MEDAN, KOMPAS — Dokter yang membuka praktik atau klinik sebagai fasilitas kesehatan tingkat pertama kini dituntut tidak hanya menguasai ilmu kedokteran untuk mengatasi kasus kesehatan, tetapi juga menguasai manajemen organisasi pengelolaan fasilitas kesehatan. Di era pelayanan kesehatan melalui Jaminan Kesehatan Nasional, fasilitas kesehatan tingkat pertama terus didorong perbaikannya untuk memberikan layanan kesehatan bermutu sebagai langkah pencapaian universal health coverage.
Hal itu mengemuka dalam HJ Learing Forum, ”Manajemen Klinik di Era JKN” di Hotel Santika, Medan, Minggu, (16/9/2018).
Wakil Ketua Ikatan Dokter Indonesia (IDI) Medan Qadri Fauzi Tanjung mengatakan, 60 persen kasus pasien rawat jalan yang masuk ke rumah sakit tipe C sejatinya bisa diselesaikan di fasilitas kesehatan primer atau tingkat pertama. Pasien dirujuk ke rumah sakit karena kasus yang dialami pasien tidak bisa diselesaikan di fasilitas kesehatan tingkat pertama terkait masalah kompetensi tenaga kesehatan atau ketiadaan fasilitas. Jika hal itu bisa diatasi, penghematan biaya bisa dilakukan.

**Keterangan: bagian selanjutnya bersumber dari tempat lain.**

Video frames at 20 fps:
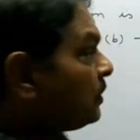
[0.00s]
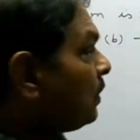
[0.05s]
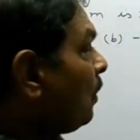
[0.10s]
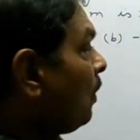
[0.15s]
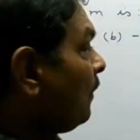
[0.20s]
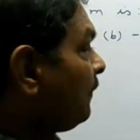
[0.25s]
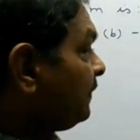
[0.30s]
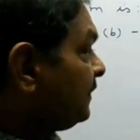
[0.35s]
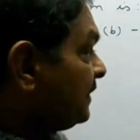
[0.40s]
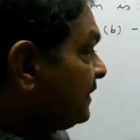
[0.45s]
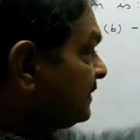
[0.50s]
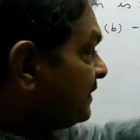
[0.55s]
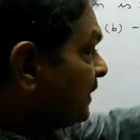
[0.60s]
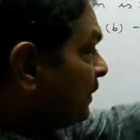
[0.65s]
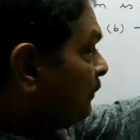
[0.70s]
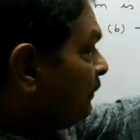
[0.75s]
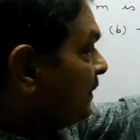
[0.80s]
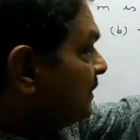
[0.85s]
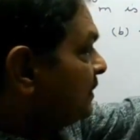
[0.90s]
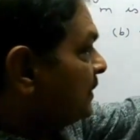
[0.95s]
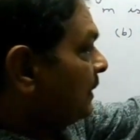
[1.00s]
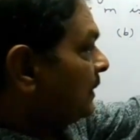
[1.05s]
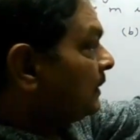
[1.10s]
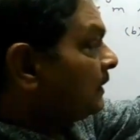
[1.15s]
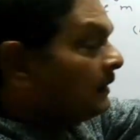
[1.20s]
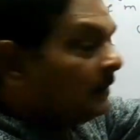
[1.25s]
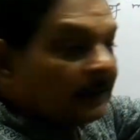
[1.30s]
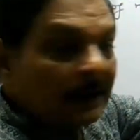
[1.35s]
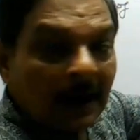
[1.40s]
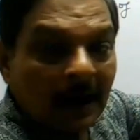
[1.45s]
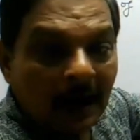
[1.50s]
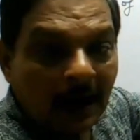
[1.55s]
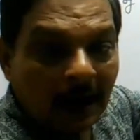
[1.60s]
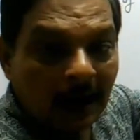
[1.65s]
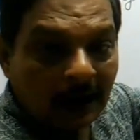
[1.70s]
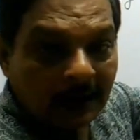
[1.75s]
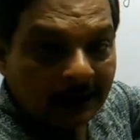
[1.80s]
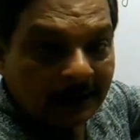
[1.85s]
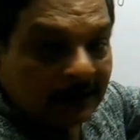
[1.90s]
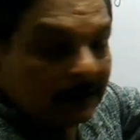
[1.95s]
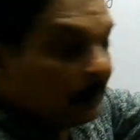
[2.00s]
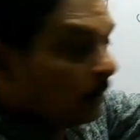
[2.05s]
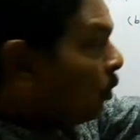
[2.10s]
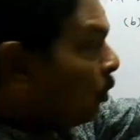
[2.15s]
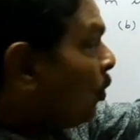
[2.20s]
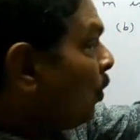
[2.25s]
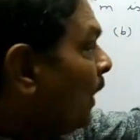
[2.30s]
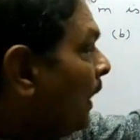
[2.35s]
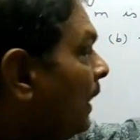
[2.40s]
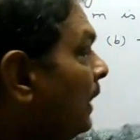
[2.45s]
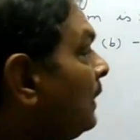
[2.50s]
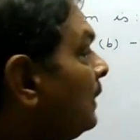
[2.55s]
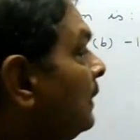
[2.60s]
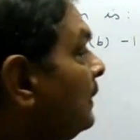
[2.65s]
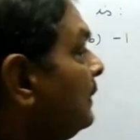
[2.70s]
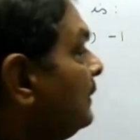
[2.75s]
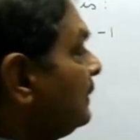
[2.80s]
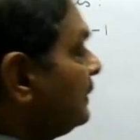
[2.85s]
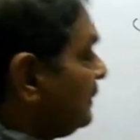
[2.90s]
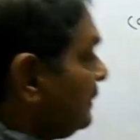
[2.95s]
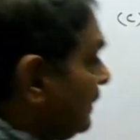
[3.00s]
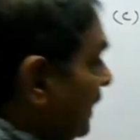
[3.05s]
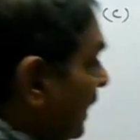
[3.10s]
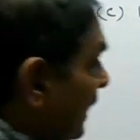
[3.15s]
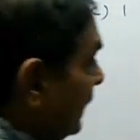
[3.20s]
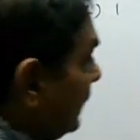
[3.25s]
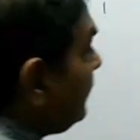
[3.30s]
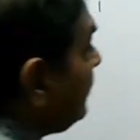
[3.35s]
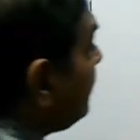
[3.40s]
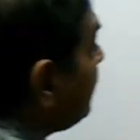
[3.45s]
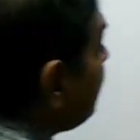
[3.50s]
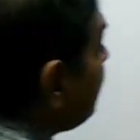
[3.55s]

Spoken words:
of this equation are equal, then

Surveyor Fasilitas Kesehatan Tingkat Pertama (FKTP), yang juga Kepala Bidang Pelayanan Kesehatan Dinas Kesehatan Asahan, Ibnu Yazid Shabri mengatakan, Jaminan Kesehatan Nasional telah menargetkan universal health coverage pada 2019. Ini mendorong akreditasi penyediaan fasilitas kesehatan, termasuk FKTP, agar bisa memberikan pelayanan terbaik kepada pasien. ”Berbiaya rendah, tetapi pelayanan tinggi,” kata Ibnu.
Ia mengatakan, tantangan pelayanan kesehatan saat ini tidak hanya soal teknis kedokteran atau teknis medis dan kesehatan belaka, tetapi juga masalah hukum, ekonomi, dan sosial.

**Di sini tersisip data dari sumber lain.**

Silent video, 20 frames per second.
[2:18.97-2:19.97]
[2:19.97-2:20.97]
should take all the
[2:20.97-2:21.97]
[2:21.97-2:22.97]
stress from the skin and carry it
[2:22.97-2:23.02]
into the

Para dokter yang membuka praktik atau penanggung jawab klinik FKTP perlu menyiapkan berbagai perantinya, mulai dari legalitas, kesiapan SDM, sarana prasarana, standar pelayanan, pemasaran, penentuan tarif, hingga sistem informasi manajemen. ”Perlu dipikirkan, misalnya bagaimana mengelola sampah medik, bagaimana membangun klinik yang membedakan saluran buang air dari dapur dan dari ruang operasi sejak awal mendirikan klinik,” kata Ibnu. Hal ini disebabkan banyak klinik berdiri dengan sistem tempel. Pengelola ada rezeki tambah bangunan dan fasilitas, tetapi tidak berkesesuaian dengan bangunan lama sehingga terlihat tempel-tempel,” kata Ibnu.

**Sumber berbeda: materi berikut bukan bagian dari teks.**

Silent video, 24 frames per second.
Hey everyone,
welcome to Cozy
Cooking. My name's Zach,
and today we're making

Untuk pendirian klinik, ada 502 elemen yang dinilai, dokter praktik mandiri sebanyak 227 elemen. Penilaian dilakukan demi peningkatan pelayanan dan kesehatan pasien serta perlindungan SDM kesehatan.
Kepala Seksi Bidang Penjaminan Manfaat Primer BPJS Kesehatan Medan mengatakan, saat ini 97 persen penduduk Indonesia sudah masuk sebagai peserta JKN. Hingga Desember tahun lalu, terdapat 237 FKTP yang bekerja sama dengan BPKS Kesehatan Medan. Pihaknya menargetkan hingga akhir tahun 2018 terdapat 252 FKTP yang bekerja sama atau bertambah 15 tahun ini.
Namun, hingga Agustus ini, jumlah FKTP yang bekerja sama baru 240 FKTP. Terdapat 8 FKTP baru, tetapi ada lima FKTP yang mengundurkan diri. Pihaknya membuka FKTP yang akan bekerja sama dengan BPJS yang mampu menyelesaikan 144 diagnosis kasus pasien sesuai syarat dalam FKTP.